• TASK DESCRIPTION: A faithful copy of the listing below is needed, with its pictures left out.

◇ ◇ ◇ ◇ ◇ ◇ ◇

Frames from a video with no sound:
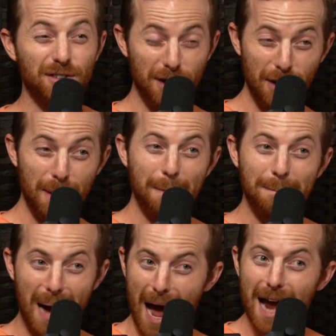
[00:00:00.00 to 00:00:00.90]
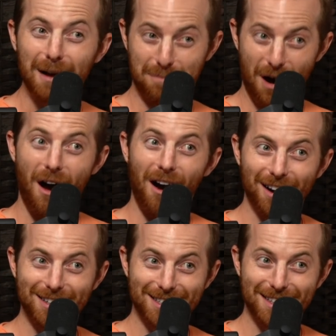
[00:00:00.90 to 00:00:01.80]
dirt bike
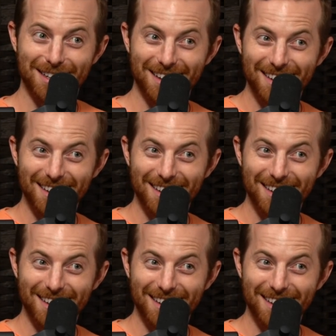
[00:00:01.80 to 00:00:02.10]
parks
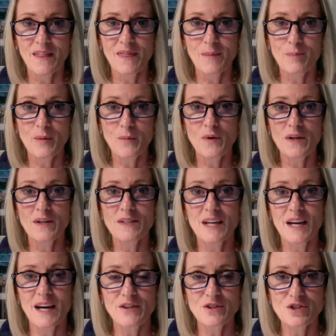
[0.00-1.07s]
that we
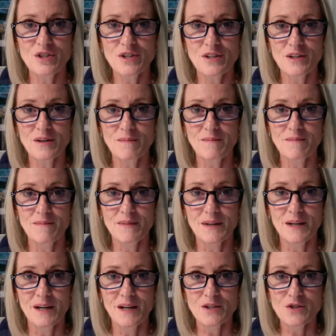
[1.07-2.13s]
attach to them.
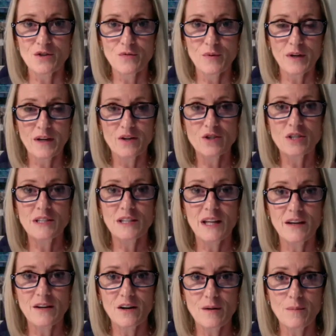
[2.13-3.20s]
So if we can just
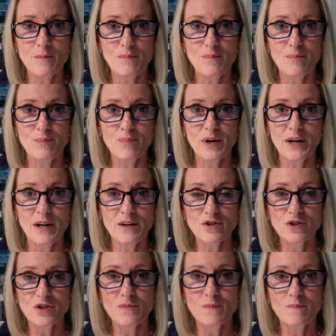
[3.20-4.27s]
let our brain
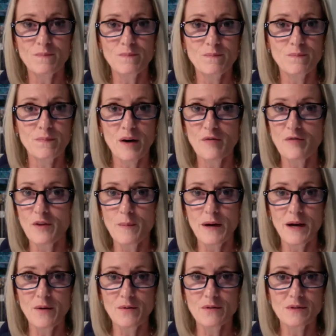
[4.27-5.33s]
just puff them
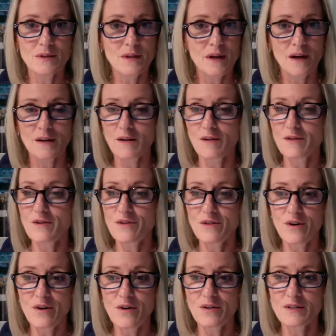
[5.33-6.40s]
out, another
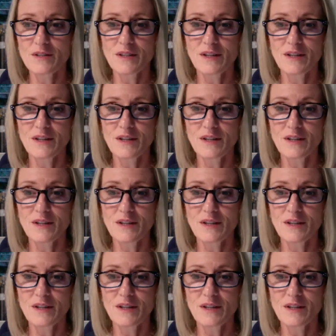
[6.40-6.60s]
thought,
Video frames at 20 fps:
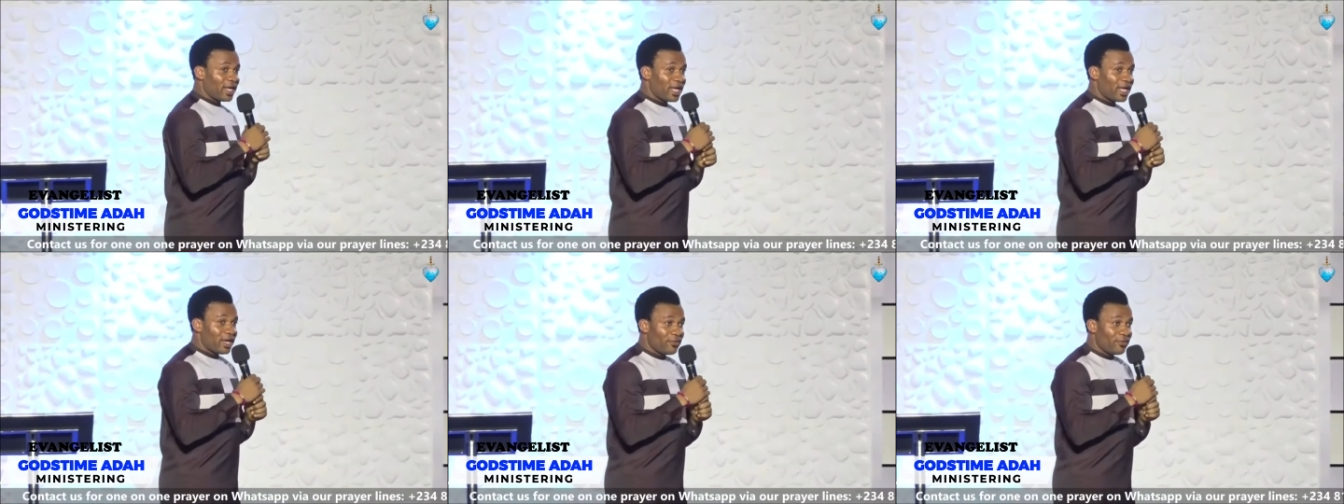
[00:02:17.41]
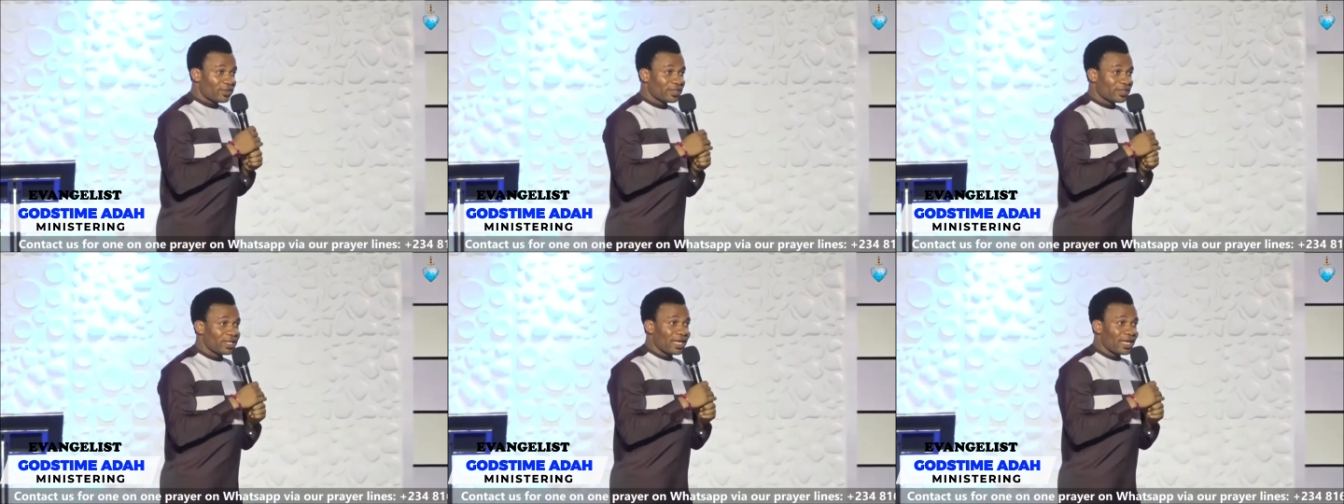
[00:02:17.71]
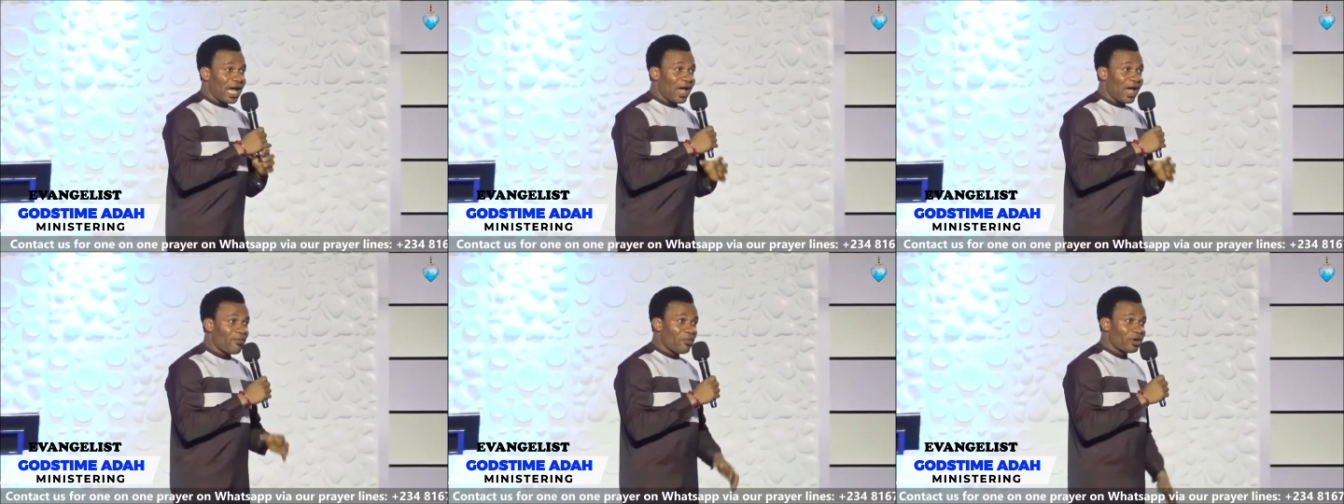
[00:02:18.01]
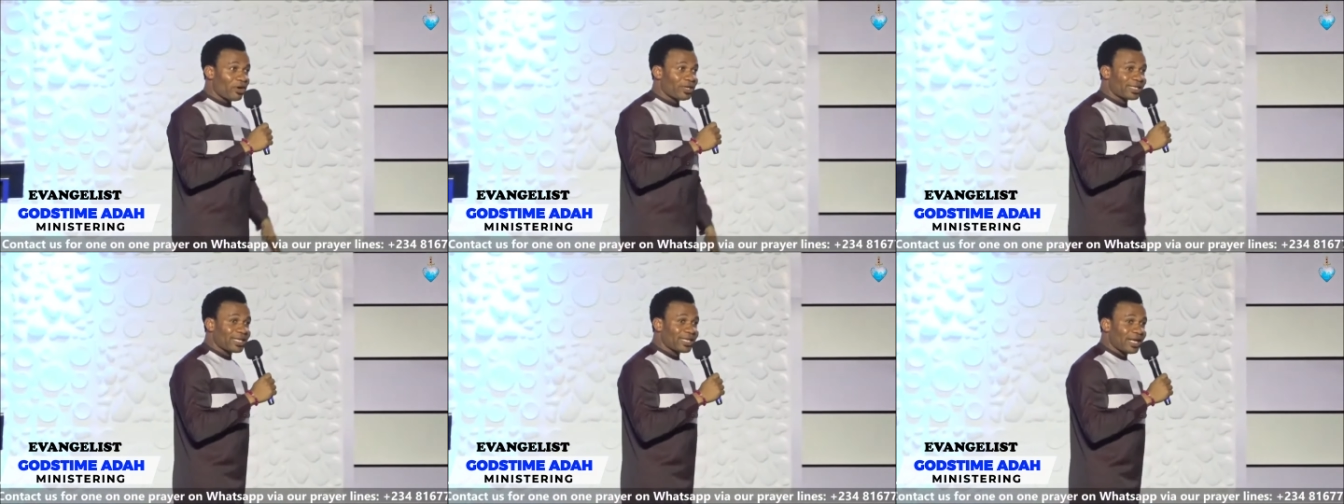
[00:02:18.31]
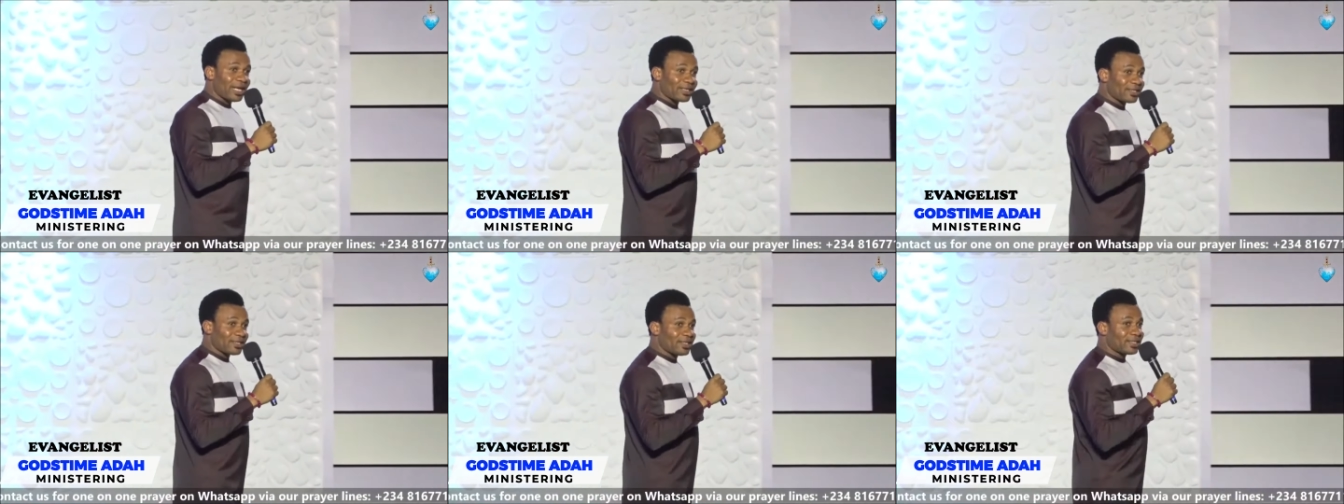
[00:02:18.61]
If you still have brothers and
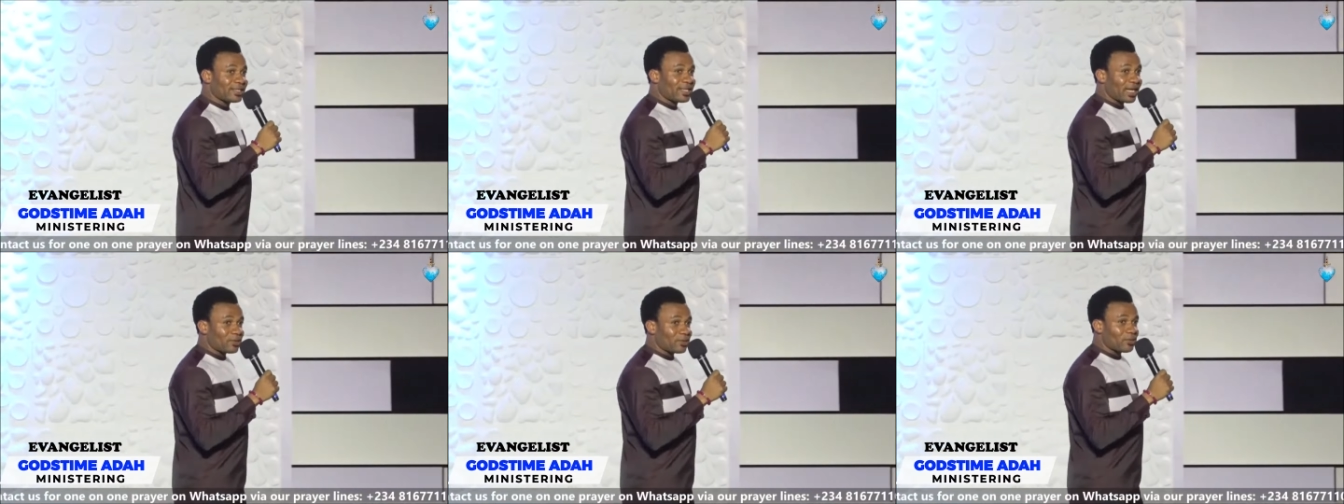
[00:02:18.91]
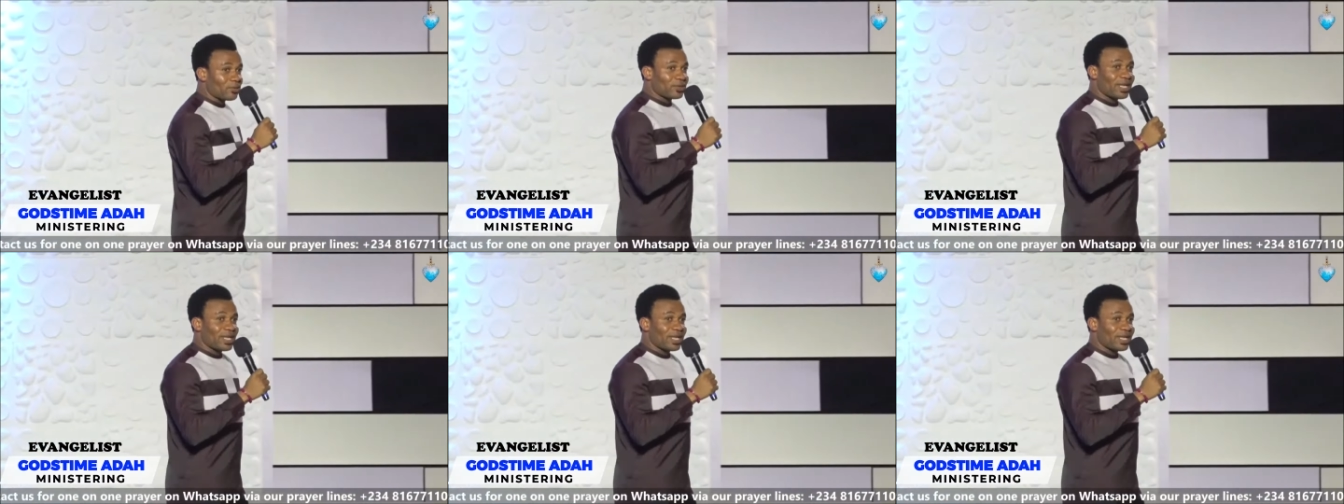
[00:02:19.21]
sisters who say,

◇ ◇ ◇ ◇ ◇ ◇ ◇

• WRITTEN RESPONSE:
Frames from a video with no sound:
[00:00:00.00 to 00:00:00.90]
[00:00:00.90 to 00:00:01.80]
dirt bike
[00:00:01.80 to 00:00:02.10]
parks
[0.00-1.07s]
that we
[1.07-2.13s]
attach to them.
[2.13-3.20s]
So if we can just
[3.20-4.27s]
let our brain
[4.27-5.33s]
just puff them
[5.33-6.40s]
out, another
[6.40-6.60s]
thought,
Video frames at 20 fps:
[00:02:17.41]
[00:02:17.71]
[00:02:18.01]
[00:02:18.31]
[00:02:18.61]
If you still have brothers and
[00:02:18.91]
[00:02:19.21]
sisters who say,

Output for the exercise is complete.